Mauricio Pochettino did not choose the easiest path. He chose the honest one, and that matters more when a World Cup dream is being taken away.
The USMNT manager named his 26-man World Cup squad on May 26, 2026, with the United States preparing for a tournament they are co-hosting with Mexico and Canada.
The backlash came after Herculez Gomez described the reported process as “diabolical”, amid criticism that some players were told by email that they had not made the final squad.
“It’s inexcusable. For [Diego Luna] to be one of the top three most capped players under Mauricio Pochettino, and to find out via email, that’s just wrong,” Gomez said.
That criticism was understandable. No player wants life-changing news reduced to an inbox notification. But Pochettino’s response was more convincing because it did not pretend a phone call would make the pain disappear.
Mauricio Pochettino gave the only explanation that mattered

The key quote was direct. Pochettino said players who miss out “The players who didn’t make the roster, they don’t want to hear me say I apologize”.
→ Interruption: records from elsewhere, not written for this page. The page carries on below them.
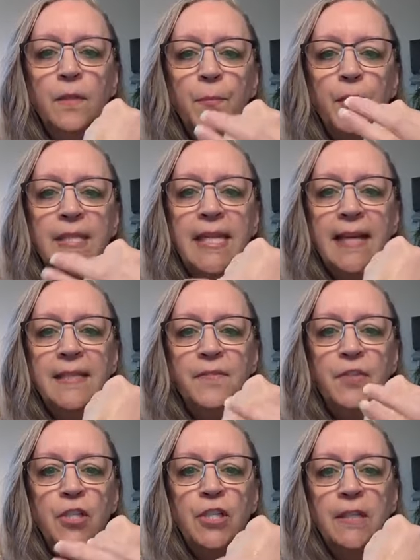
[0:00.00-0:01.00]
protective
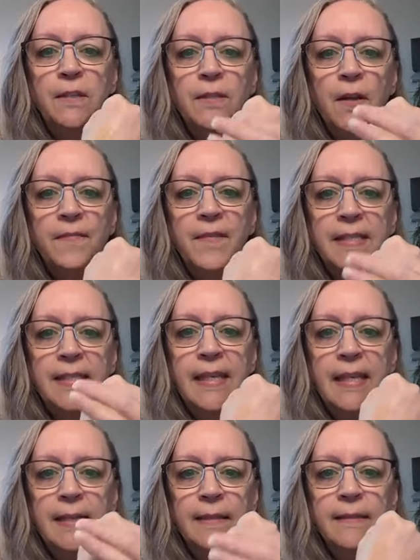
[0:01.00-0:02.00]
shield on the
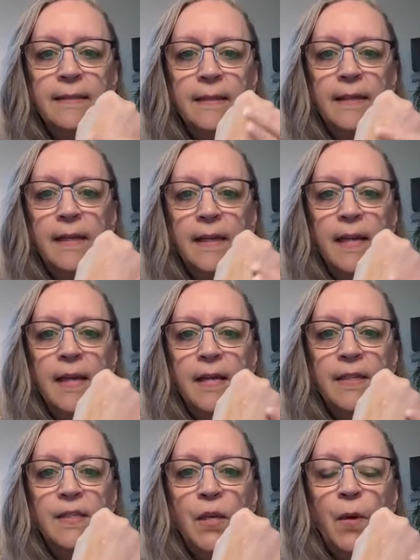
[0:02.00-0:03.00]
skin.
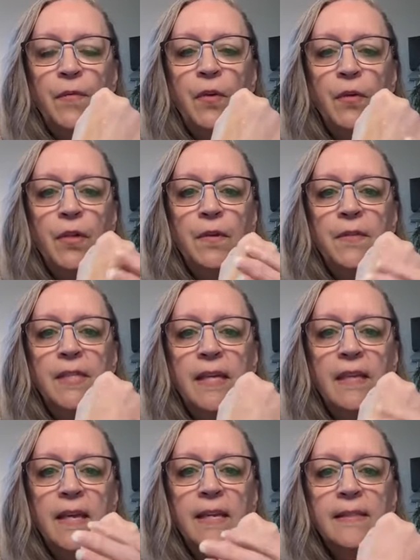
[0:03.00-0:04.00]
So if you're
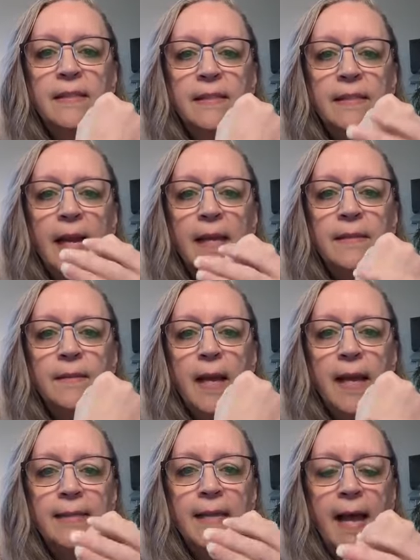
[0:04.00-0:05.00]
using this,
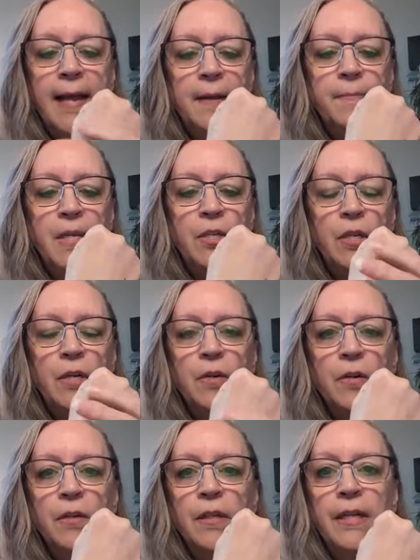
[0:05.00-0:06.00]
as I had mentioned
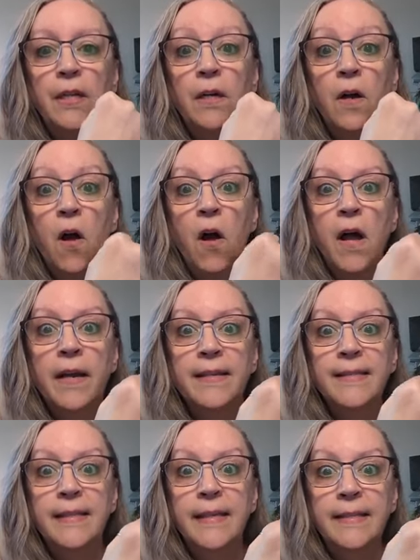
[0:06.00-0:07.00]
earlier, on a
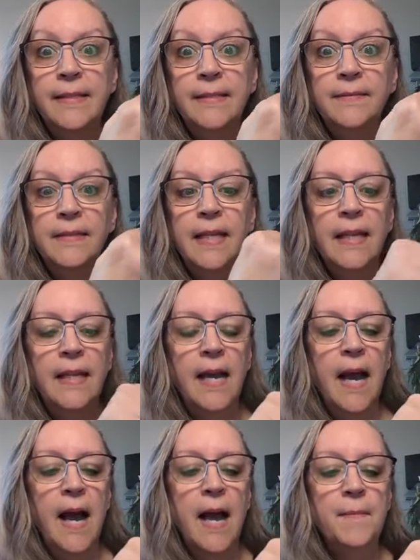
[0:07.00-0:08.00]
zit,
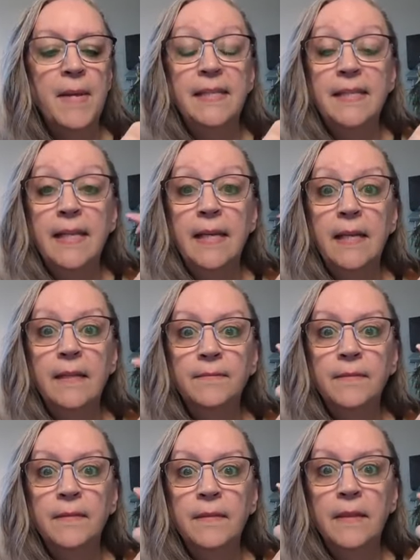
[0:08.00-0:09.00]
it's gonna
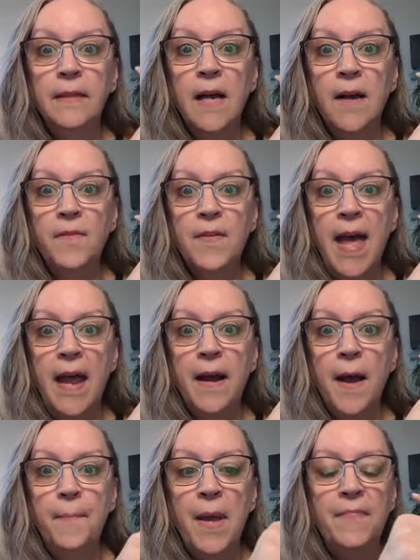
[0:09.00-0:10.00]
cover that
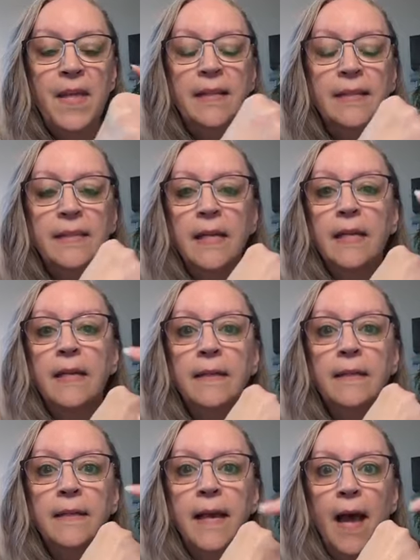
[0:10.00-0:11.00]
up, and then it's
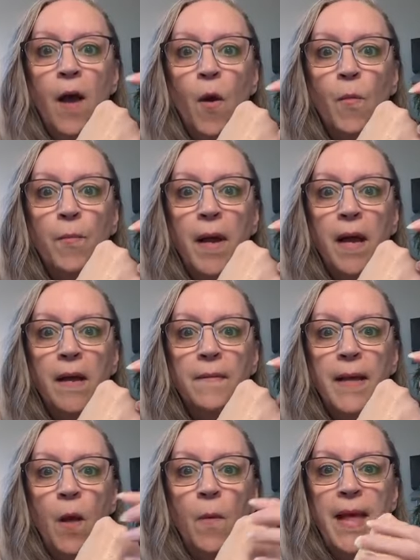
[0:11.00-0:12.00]
gonna help
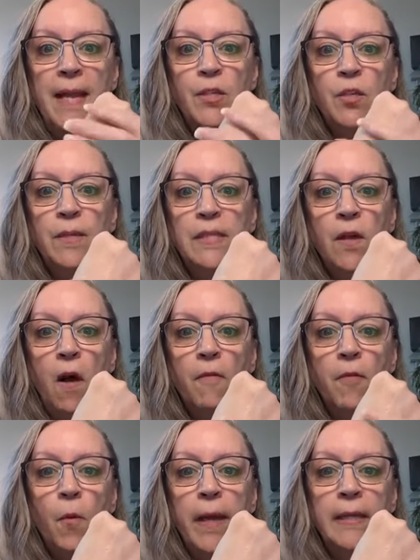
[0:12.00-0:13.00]
that to
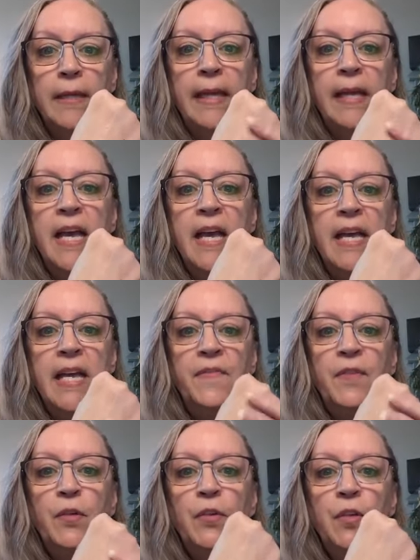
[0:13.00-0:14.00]
resolve quickly.
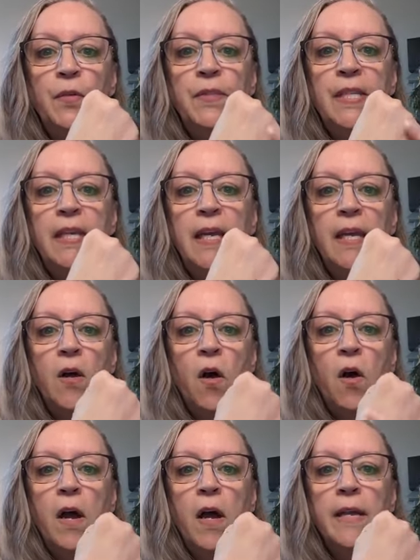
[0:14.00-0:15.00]
If you're using it
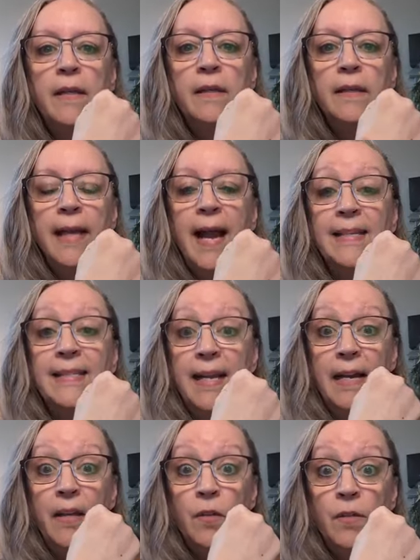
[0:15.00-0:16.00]
on, like I
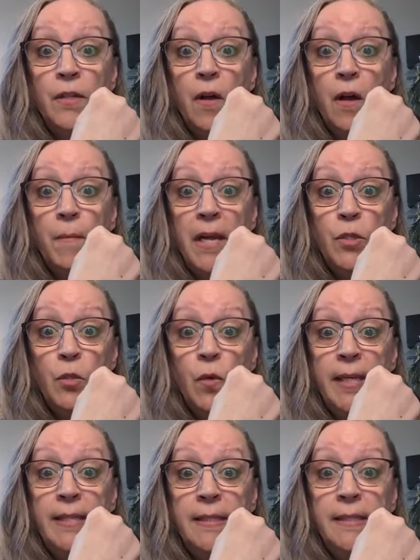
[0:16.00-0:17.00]
said, I use it on my
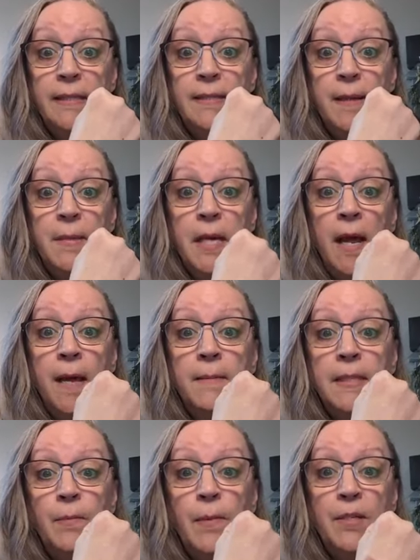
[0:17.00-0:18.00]
joints
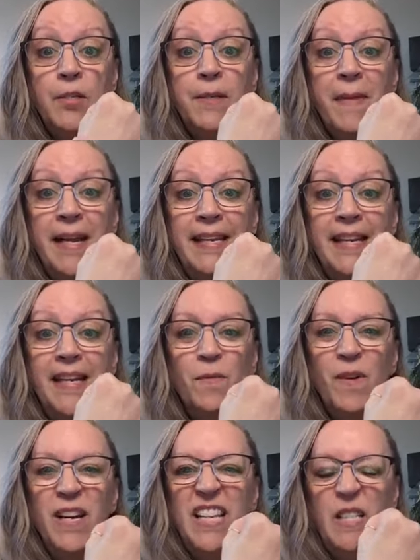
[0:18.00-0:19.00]
sometimes, especially my knee
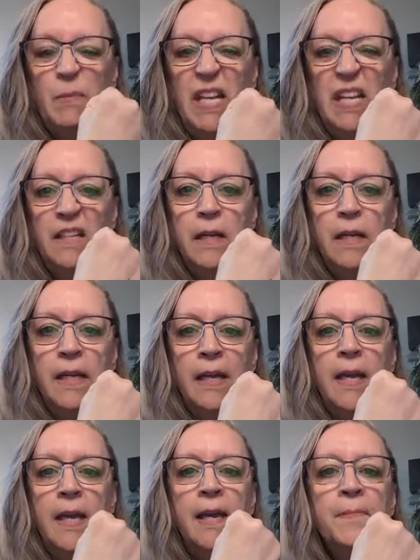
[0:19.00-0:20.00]
when it's being
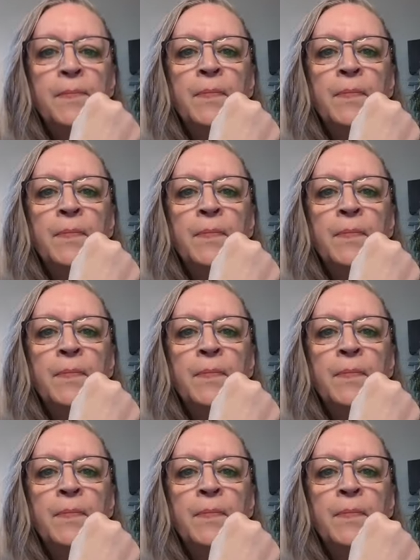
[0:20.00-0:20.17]
icky.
“If I don’t make the roster, I need to think in like now, until the one day before, things can happen. They need to be ready because maybe we can call. That is the sport. That is football. That is soccer, and we cannot change the rules.”
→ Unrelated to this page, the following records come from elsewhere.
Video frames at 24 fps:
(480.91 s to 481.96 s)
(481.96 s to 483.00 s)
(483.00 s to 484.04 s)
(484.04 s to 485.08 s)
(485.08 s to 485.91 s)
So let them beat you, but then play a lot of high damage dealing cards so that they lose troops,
That was the clearest explanation available. His argument was not that rejection is easy, or that players should simply accept it. It was that a personal call can become about the coach proving he cares.
That distinction is important. World Cup selection is final, public and career-defining. Once the decision is made, no explanation changes the fact that the player is not going to the tournament.
The omitted names also explain the strength of the reaction. Diego Luna, Tanner Tessmann and Zavier Gozo were among the notable players left out, so this was never going to feel routine.
The United States need clarity more than theatre before the World Cup
Pochettino also made clear that this was not indifference. He said he had lost sleep because he felt the pain of the players who were cut.
That quote changes the tone of the dispute. It shows the decision affected him emotionally, while still leaving him unwilling to perform sympathy for the sake of appearances.
The wider context matters too. The United States are in Group D with Paraguay, Australia and Turkey, and a home World Cup leaves no room for unclear squad management.
Gomez was right to highlight the human cost. But Pochettino’s response was more persuasive because it separated compassion from theatre. The process looked harsh, but the explanation was factual, honest and credible.